═════ Material provided

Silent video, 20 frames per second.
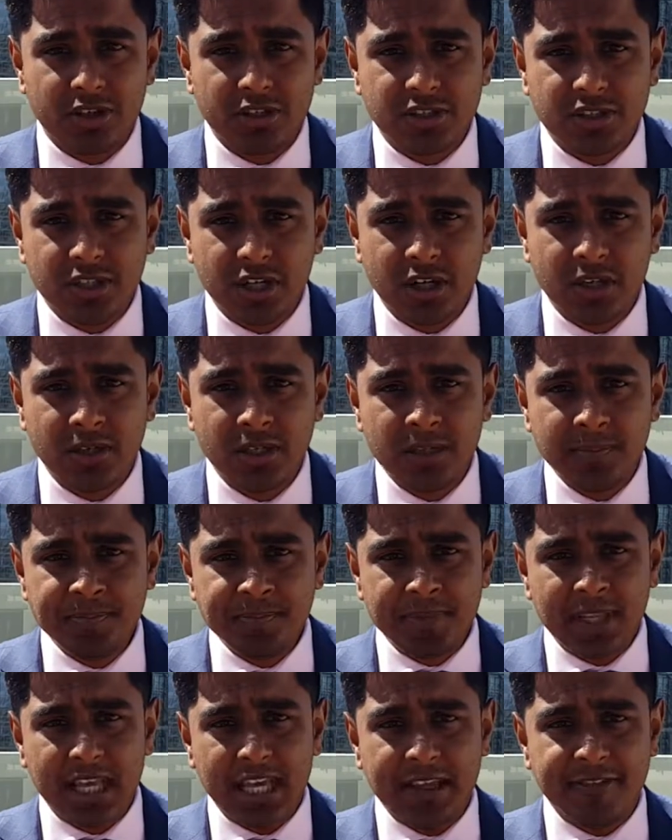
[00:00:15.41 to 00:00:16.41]
So
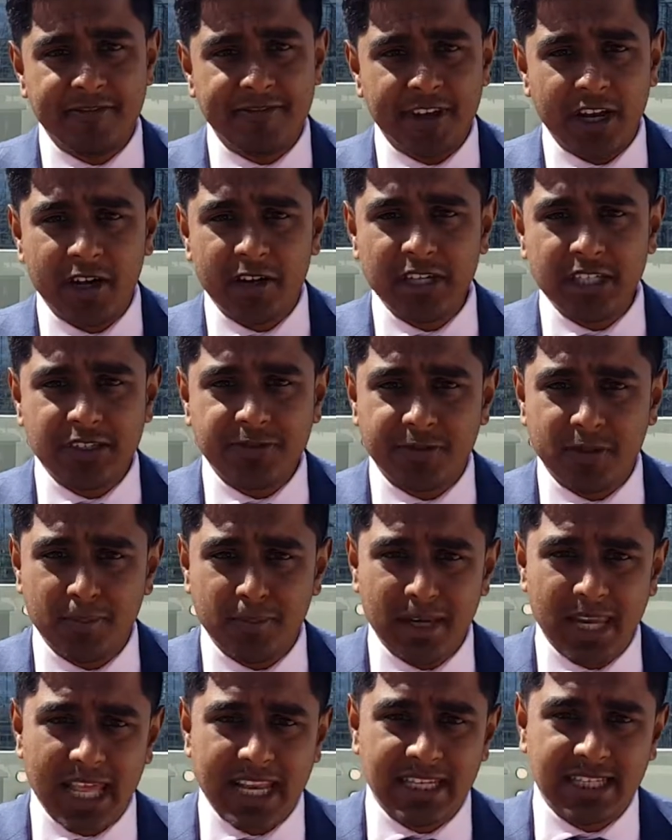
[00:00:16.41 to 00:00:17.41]
it varies
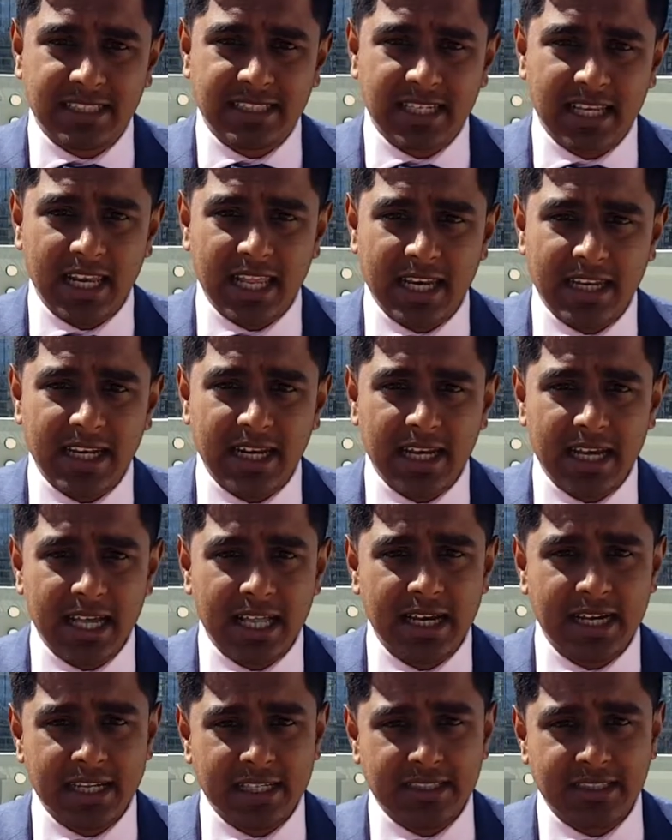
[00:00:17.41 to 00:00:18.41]
from lender to lender, and
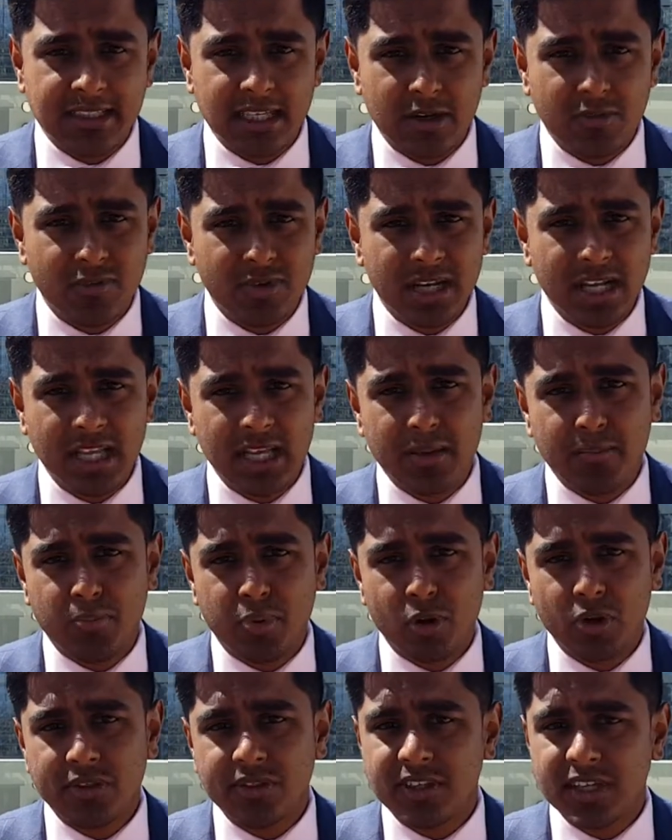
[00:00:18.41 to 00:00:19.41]
it is a really
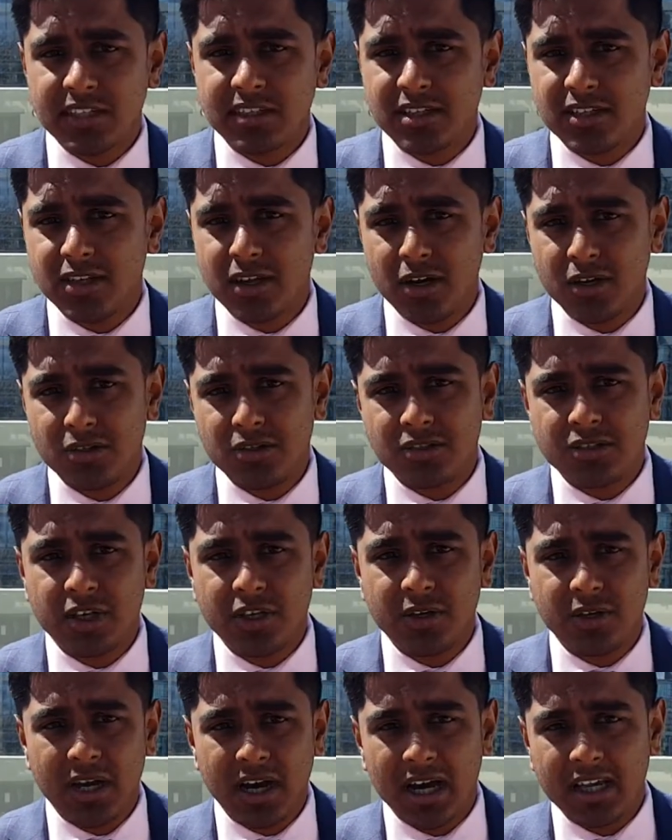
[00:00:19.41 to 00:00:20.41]
important thing to know so
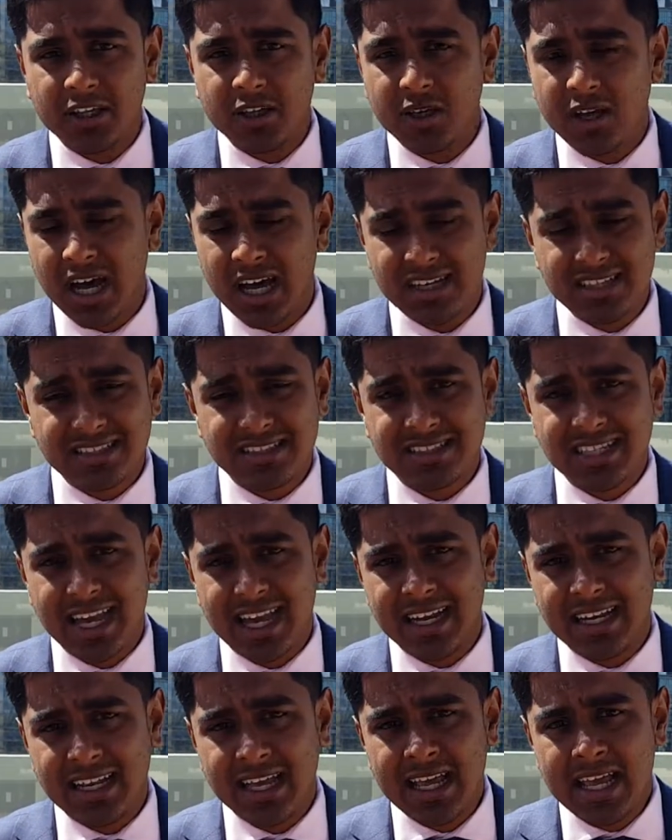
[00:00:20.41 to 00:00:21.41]
you
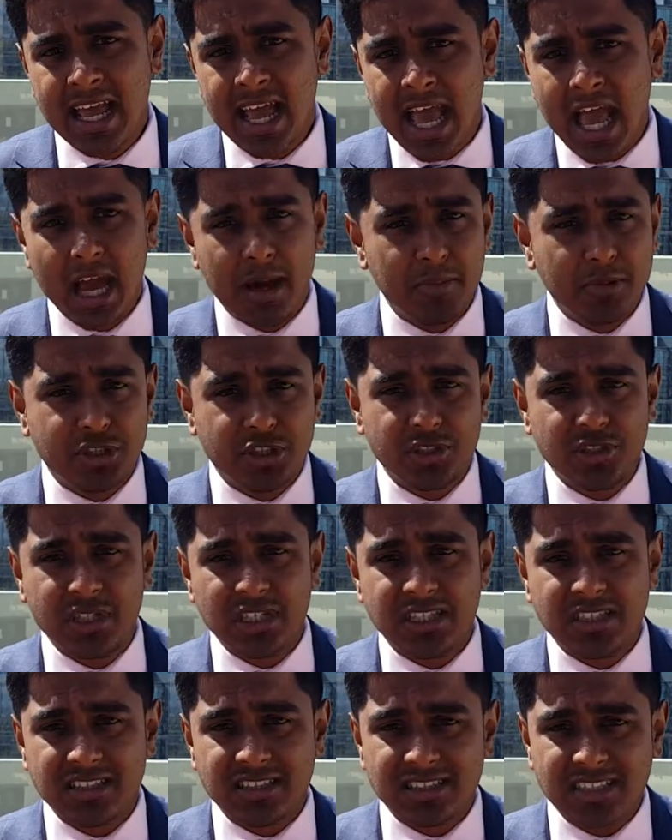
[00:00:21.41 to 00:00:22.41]
understand how much you
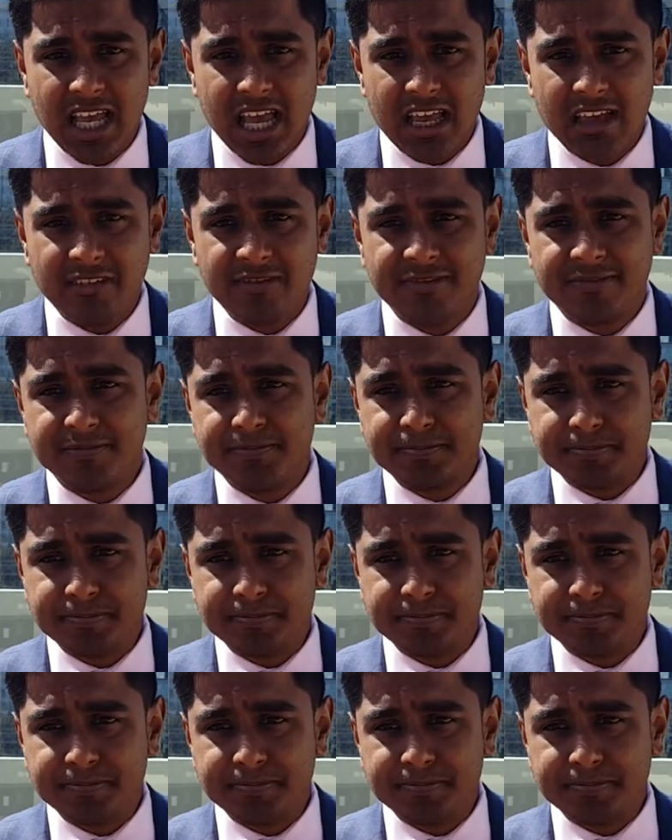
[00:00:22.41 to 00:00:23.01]
need to save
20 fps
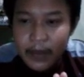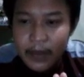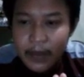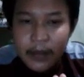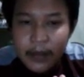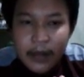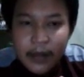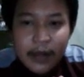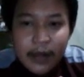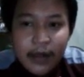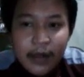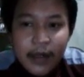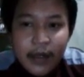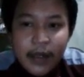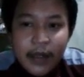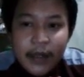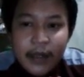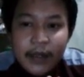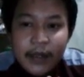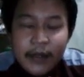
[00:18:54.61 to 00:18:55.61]
Karena
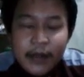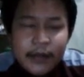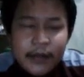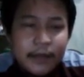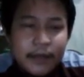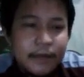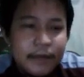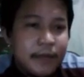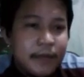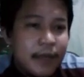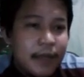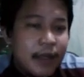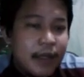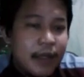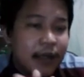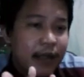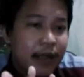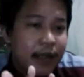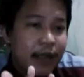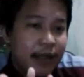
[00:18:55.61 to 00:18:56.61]
kan
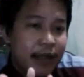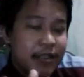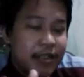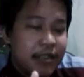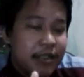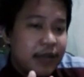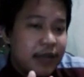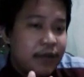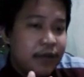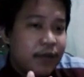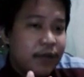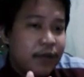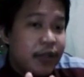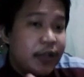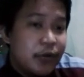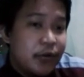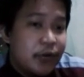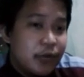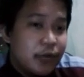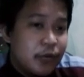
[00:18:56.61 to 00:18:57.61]
in English the word
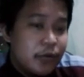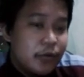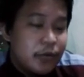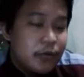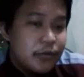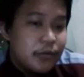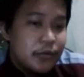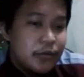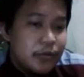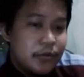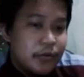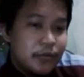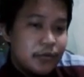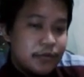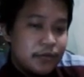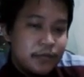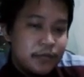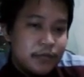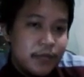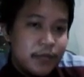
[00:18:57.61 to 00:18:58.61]
you,
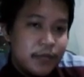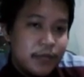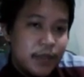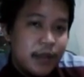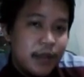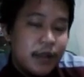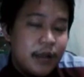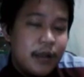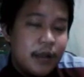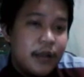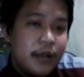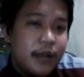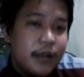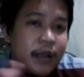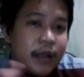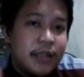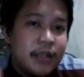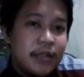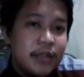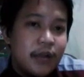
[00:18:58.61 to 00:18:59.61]
yeah, the
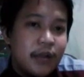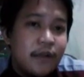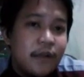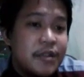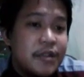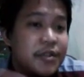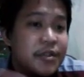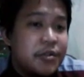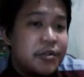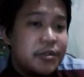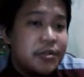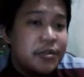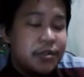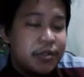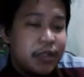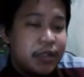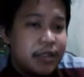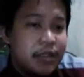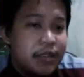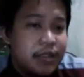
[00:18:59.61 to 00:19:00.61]
English always
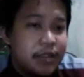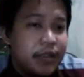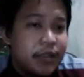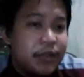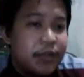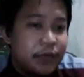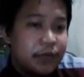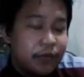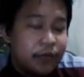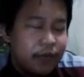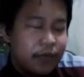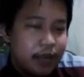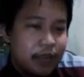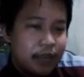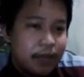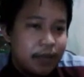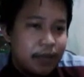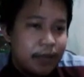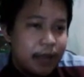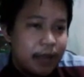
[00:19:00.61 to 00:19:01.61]
uses you. For
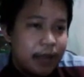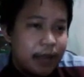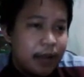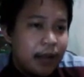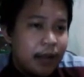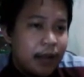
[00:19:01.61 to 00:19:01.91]
example,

══════════

Problem statement |
Each record should be copied exactly, and each image left out.

Solution |
Silent video, 20 frames per second.
[00:00:15.41 to 00:00:16.41]
So
[00:00:16.41 to 00:00:17.41]
it varies
[00:00:17.41 to 00:00:18.41]
from lender to lender, and
[00:00:18.41 to 00:00:19.41]
it is a really
[00:00:19.41 to 00:00:20.41]
important thing to know so
[00:00:20.41 to 00:00:21.41]
you
[00:00:21.41 to 00:00:22.41]
understand how much you
[00:00:22.41 to 00:00:23.01]
need to save
20 fps
[00:18:54.61 to 00:18:55.61]
Karena
[00:18:55.61 to 00:18:56.61]
kan
[00:18:56.61 to 00:18:57.61]
in English the word
[00:18:57.61 to 00:18:58.61]
you,
[00:18:58.61 to 00:18:59.61]
yeah, the
[00:18:59.61 to 00:19:00.61]
English always
[00:19:00.61 to 00:19:01.61]
uses you. For
[00:19:01.61 to 00:19:01.91]
example,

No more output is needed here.